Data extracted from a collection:
•••••

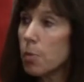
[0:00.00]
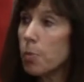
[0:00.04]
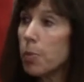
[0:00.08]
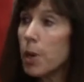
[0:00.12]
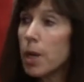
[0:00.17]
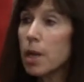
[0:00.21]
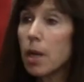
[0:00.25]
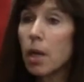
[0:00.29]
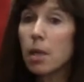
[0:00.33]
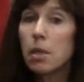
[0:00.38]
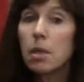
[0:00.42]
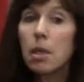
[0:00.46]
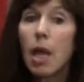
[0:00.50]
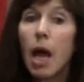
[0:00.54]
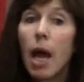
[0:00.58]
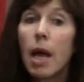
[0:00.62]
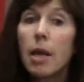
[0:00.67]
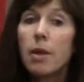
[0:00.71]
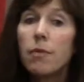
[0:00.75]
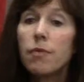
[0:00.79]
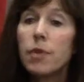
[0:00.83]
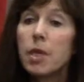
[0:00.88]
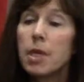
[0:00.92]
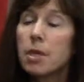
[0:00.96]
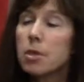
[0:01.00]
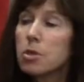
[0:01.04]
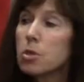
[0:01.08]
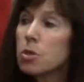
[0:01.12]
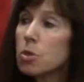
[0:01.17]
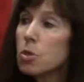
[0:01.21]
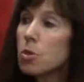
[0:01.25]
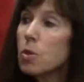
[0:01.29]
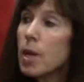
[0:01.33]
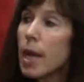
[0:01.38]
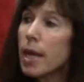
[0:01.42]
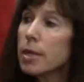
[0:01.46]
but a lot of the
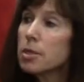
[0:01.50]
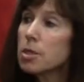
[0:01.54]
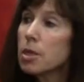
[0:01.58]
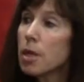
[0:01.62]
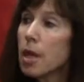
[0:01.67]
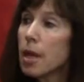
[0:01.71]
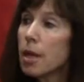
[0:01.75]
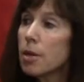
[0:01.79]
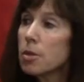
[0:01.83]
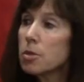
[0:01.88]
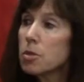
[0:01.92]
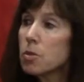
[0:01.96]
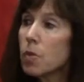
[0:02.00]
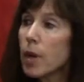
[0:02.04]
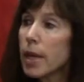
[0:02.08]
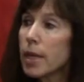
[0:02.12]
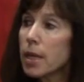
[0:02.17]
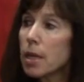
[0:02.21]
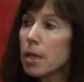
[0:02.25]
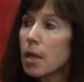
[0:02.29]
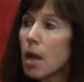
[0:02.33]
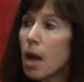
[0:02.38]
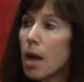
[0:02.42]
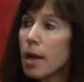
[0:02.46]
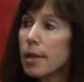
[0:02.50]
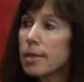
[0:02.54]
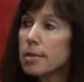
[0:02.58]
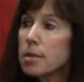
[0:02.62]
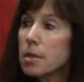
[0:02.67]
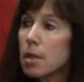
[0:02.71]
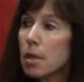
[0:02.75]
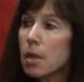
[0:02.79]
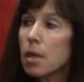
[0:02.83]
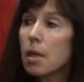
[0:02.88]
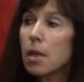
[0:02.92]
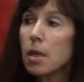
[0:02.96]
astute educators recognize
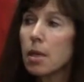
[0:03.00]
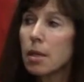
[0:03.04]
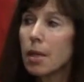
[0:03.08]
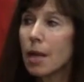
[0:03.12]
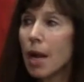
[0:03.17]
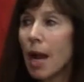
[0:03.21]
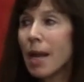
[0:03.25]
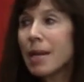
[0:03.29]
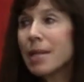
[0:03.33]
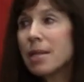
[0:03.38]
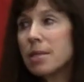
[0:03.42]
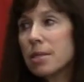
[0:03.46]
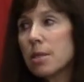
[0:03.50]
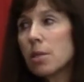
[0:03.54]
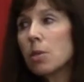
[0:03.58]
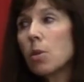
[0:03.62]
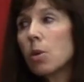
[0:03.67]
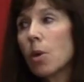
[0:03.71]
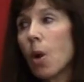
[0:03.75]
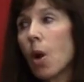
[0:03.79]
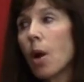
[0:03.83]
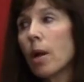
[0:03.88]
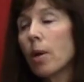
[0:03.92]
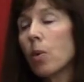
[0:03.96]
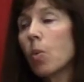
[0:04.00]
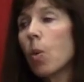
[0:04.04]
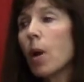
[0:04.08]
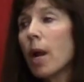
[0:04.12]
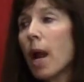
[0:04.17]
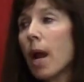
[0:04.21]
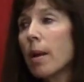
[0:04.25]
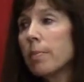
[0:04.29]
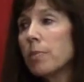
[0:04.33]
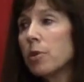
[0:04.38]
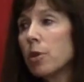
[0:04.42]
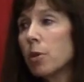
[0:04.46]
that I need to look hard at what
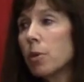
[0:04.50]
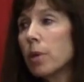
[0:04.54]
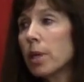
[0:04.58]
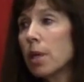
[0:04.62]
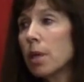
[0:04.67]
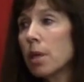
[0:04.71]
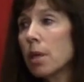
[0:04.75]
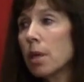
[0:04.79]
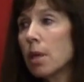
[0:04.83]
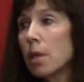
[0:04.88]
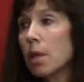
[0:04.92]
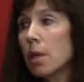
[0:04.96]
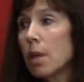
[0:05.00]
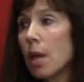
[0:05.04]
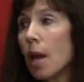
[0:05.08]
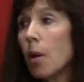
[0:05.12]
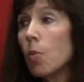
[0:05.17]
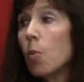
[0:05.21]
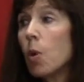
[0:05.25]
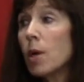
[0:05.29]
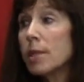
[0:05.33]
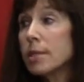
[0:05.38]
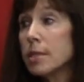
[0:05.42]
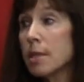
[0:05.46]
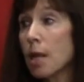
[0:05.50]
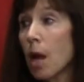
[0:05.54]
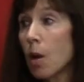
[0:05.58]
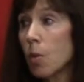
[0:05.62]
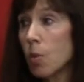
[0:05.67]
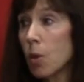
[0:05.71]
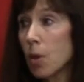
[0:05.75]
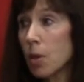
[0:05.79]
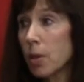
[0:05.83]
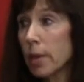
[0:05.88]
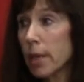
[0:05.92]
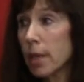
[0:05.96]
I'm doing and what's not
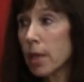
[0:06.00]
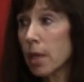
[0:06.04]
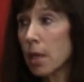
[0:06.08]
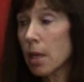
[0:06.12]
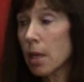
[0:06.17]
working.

•••••

#### Your instructions:
Set down the entries again without change. Leave the pictures out.

#### Expected answer:
[0:00.00]
[0:00.04]
[0:00.08]
[0:00.12]
[0:00.17]
[0:00.21]
[0:00.25]
[0:00.29]
[0:00.33]
[0:00.38]
[0:00.42]
[0:00.46]
[0:00.50]
[0:00.54]
[0:00.58]
[0:00.62]
[0:00.67]
[0:00.71]
[0:00.75]
[0:00.79]
[0:00.83]
[0:00.88]
[0:00.92]
[0:00.96]
[0:01.00]
[0:01.04]
[0:01.08]
[0:01.12]
[0:01.17]
[0:01.21]
[0:01.25]
[0:01.29]
[0:01.33]
[0:01.38]
[0:01.42]
[0:01.46]
but a lot of the
[0:01.50]
[0:01.54]
[0:01.58]
[0:01.62]
[0:01.67]
[0:01.71]
[0:01.75]
[0:01.79]
[0:01.83]
[0:01.88]
[0:01.92]
[0:01.96]
[0:02.00]
[0:02.04]
[0:02.08]
[0:02.12]
[0:02.17]
[0:02.21]
[0:02.25]
[0:02.29]
[0:02.33]
[0:02.38]
[0:02.42]
[0:02.46]
[0:02.50]
[0:02.54]
[0:02.58]
[0:02.62]
[0:02.67]
[0:02.71]
[0:02.75]
[0:02.79]
[0:02.83]
[0:02.88]
[0:02.92]
[0:02.96]
astute educators recognize
[0:03.00]
[0:03.04]
[0:03.08]
[0:03.12]
[0:03.17]
[0:03.21]
[0:03.25]
[0:03.29]
[0:03.33]
[0:03.38]
[0:03.42]
[0:03.46]
[0:03.50]
[0:03.54]
[0:03.58]
[0:03.62]
[0:03.67]
[0:03.71]
[0:03.75]
[0:03.79]
[0:03.83]
[0:03.88]
[0:03.92]
[0:03.96]
[0:04.00]
[0:04.04]
[0:04.08]
[0:04.12]
[0:04.17]
[0:04.21]
[0:04.25]
[0:04.29]
[0:04.33]
[0:04.38]
[0:04.42]
[0:04.46]
that I need to look hard at what
[0:04.50]
[0:04.54]
[0:04.58]
[0:04.62]
[0:04.67]
[0:04.71]
[0:04.75]
[0:04.79]
[0:04.83]
[0:04.88]
[0:04.92]
[0:04.96]
[0:05.00]
[0:05.04]
[0:05.08]
[0:05.12]
[0:05.17]
[0:05.21]
[0:05.25]
[0:05.29]
[0:05.33]
[0:05.38]
[0:05.42]
[0:05.46]
[0:05.50]
[0:05.54]
[0:05.58]
[0:05.62]
[0:05.67]
[0:05.71]
[0:05.75]
[0:05.79]
[0:05.83]
[0:05.88]
[0:05.92]
[0:05.96]
I'm doing and what's not
[0:06.00]
[0:06.04]
[0:06.08]
[0:06.12]
[0:06.17]
working.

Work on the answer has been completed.